Soliciting opinions here:

  • Is it "holding a grudge" to keep people out of your life if they have continually and continuously hurt you with no sign of remorse, even after forgiving them?
  • Is it wrong to want to protect yourself even after forgiving the person or people who have hurt you?
  • Is it worth it to rehash the past, or is it better just to move forward and try to start anew?
Sort:  

Damn, what a rough read. I'm so sorry this happened to you, man.

For what my opinion is worth on your questions, here goes nothing.

  1. No. It's no more 'holding a grudge' to keep toxic people out of your life than it is 'holding a grudge' to stay away from the place where you were attacked by a bear. Avoiding harm, whether mental, or emotional, or physical, is avoiding harm. You need have no ill will towards an individual to still want nothing to do with them.

  2. Of course not.
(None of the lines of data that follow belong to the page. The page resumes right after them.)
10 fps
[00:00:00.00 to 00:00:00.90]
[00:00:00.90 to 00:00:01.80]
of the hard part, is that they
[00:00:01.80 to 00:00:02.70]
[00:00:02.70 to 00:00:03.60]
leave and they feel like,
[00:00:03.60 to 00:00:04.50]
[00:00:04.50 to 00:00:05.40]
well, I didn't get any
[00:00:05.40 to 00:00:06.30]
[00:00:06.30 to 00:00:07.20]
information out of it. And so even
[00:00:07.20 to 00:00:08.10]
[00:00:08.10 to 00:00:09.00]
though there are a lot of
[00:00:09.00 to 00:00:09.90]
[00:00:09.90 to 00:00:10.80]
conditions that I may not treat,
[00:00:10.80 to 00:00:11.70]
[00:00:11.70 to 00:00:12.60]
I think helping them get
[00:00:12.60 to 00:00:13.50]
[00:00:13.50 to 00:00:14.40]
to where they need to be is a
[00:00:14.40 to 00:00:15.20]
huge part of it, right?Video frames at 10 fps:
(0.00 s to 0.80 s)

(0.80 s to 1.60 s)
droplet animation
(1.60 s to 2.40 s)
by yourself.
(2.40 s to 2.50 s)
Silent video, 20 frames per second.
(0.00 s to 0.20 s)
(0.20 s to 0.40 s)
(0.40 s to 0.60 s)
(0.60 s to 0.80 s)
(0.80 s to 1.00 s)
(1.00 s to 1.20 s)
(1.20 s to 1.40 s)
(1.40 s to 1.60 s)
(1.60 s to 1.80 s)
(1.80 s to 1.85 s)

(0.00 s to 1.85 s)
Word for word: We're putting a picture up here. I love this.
Once again, self-preservation is an instinct built into all life forms, and it is the natural way of things. One need not be miserable to be a good person. Forgiving someone and keeping them at arms-length (or even further) are two entirely separate actions which are utterly unrelated. 'Forgiveness' and 'friendship' are not synonymous. You don't have to treat them like they are. :)

  3. It's only worth rehashing the past for the good parts. Cleansing your life of the toxic elements is one of the most important things we can do for our mental health. Rehash the past if you feel there's something you can learn from it, or to reminisce about enjoyable things. Don't revisit it just to beat yourself up. Every moment you spend looking behind you is a moment you spend missing the beauty of the here and now. Just like driving, you want to check your mirrors every so often, but keep your eyes on the road in front of you.

Hey @modernzorker, thanks for the affirmations, it's good to know that I'm not off-base.